### RECORDED DATA

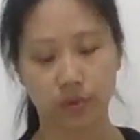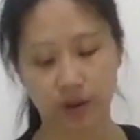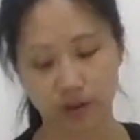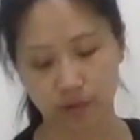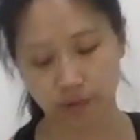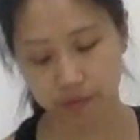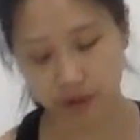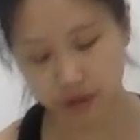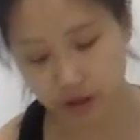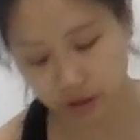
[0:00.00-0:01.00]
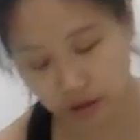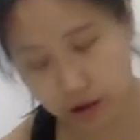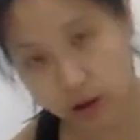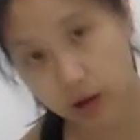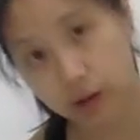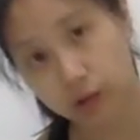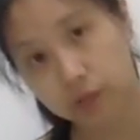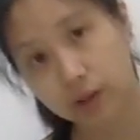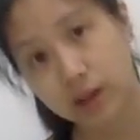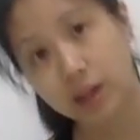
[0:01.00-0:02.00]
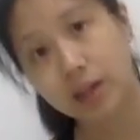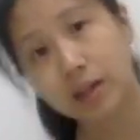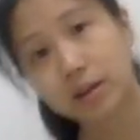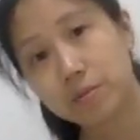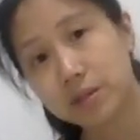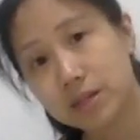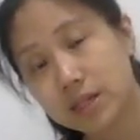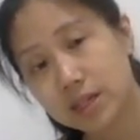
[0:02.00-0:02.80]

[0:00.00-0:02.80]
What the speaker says: We have really a lot of ligaments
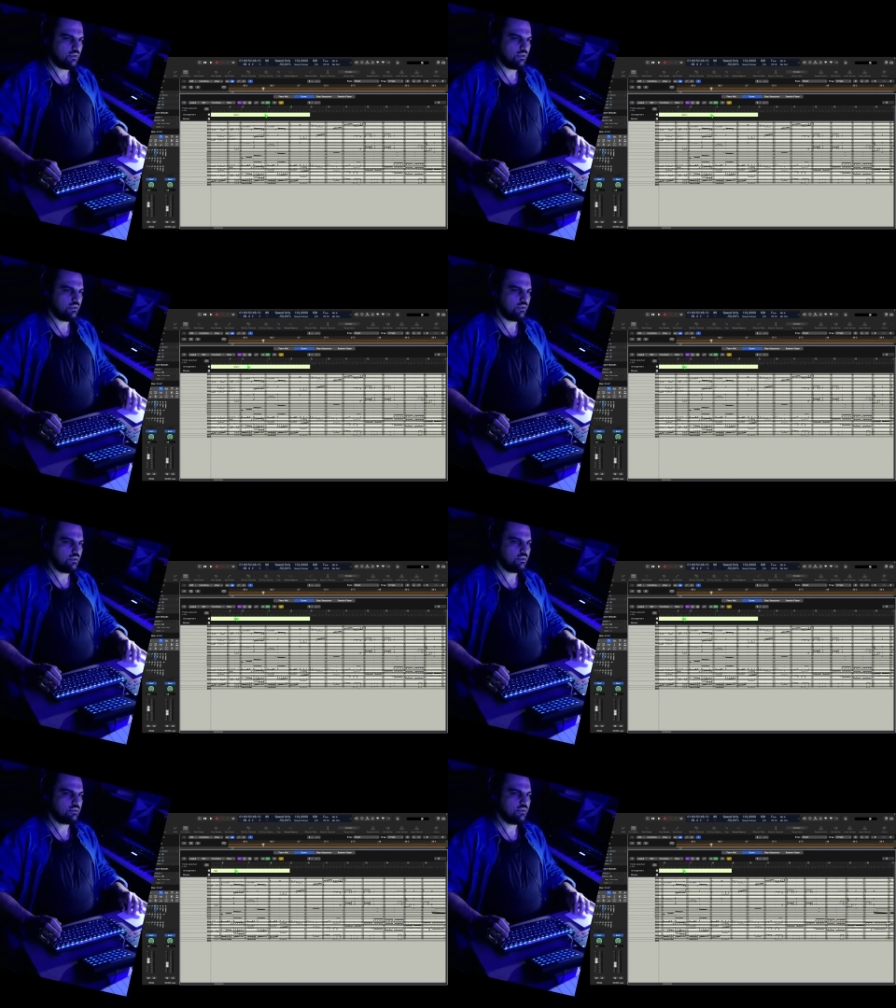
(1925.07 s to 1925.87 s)

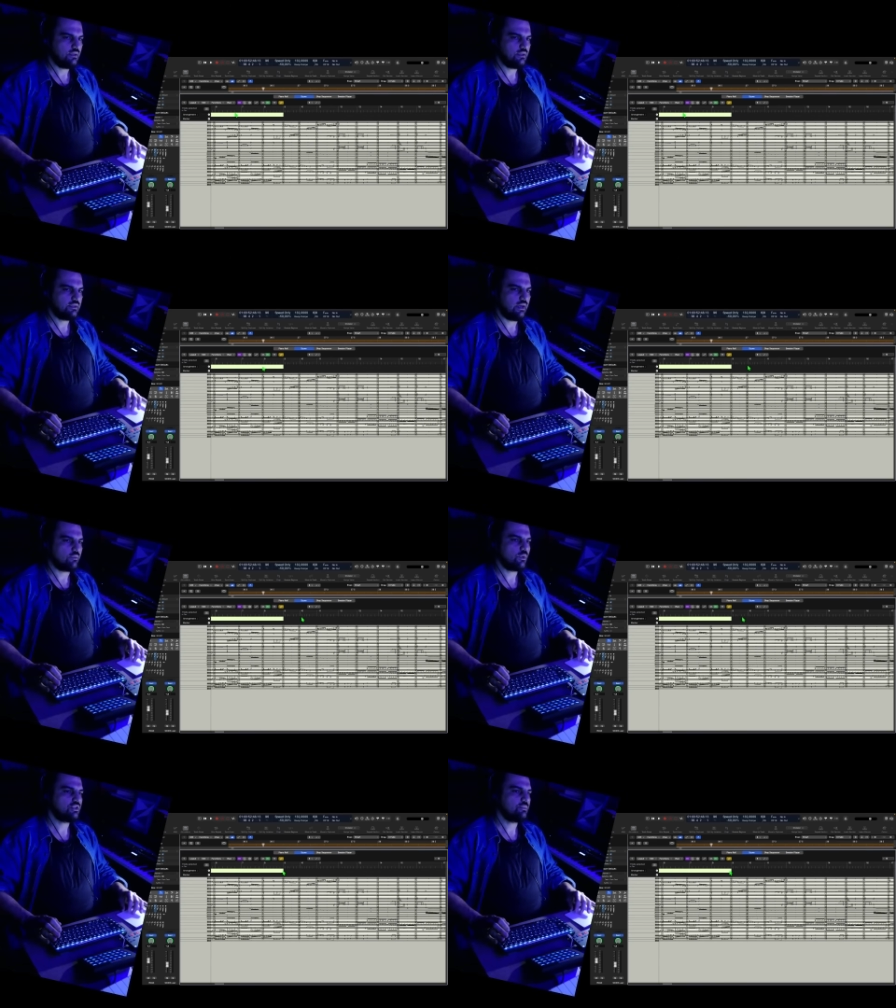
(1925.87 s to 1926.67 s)
the
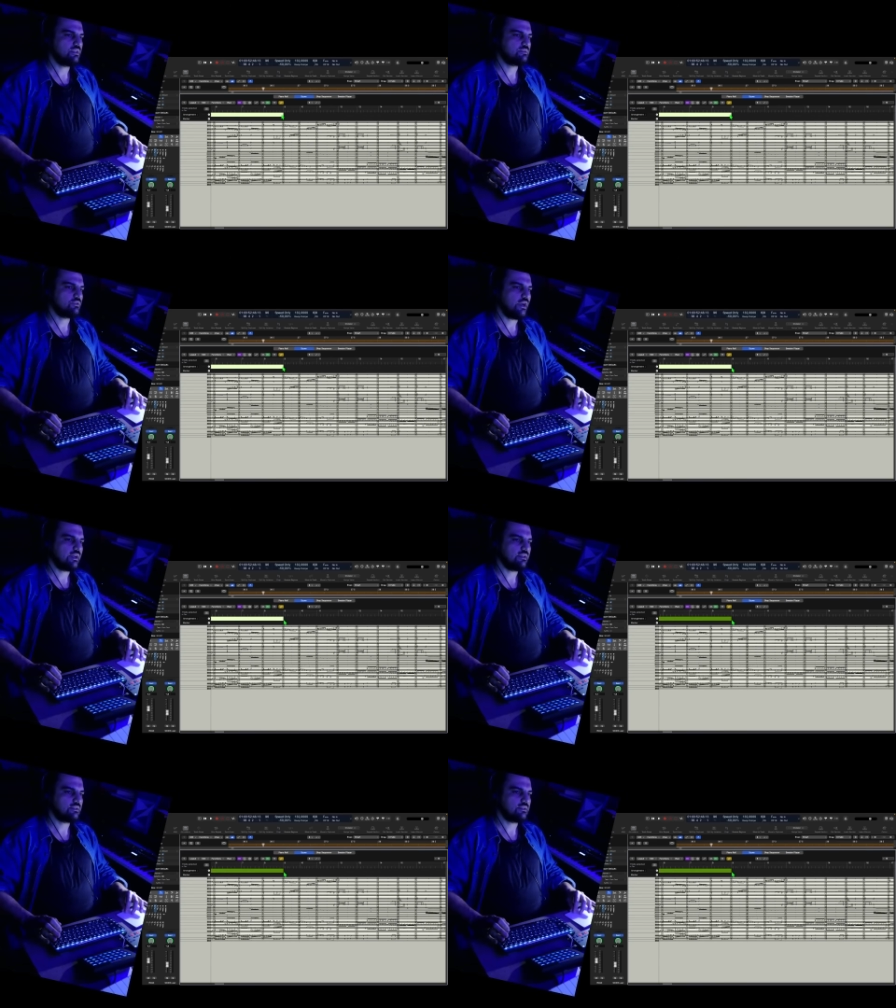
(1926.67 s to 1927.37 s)
arrangement track is a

### EXERCISE
The result should be the full set of entries above, restated exactly and without images.

### YOUR RESPONSE
[0:00.00-0:01.00]
[0:01.00-0:02.00]
[0:02.00-0:02.80]

[0:00.00-0:02.80]
What the speaker says: We have really a lot of ligaments
(1925.07 s to 1925.87 s)

(1925.87 s to 1926.67 s)
the
(1926.67 s to 1927.37 s)
arrangement track is a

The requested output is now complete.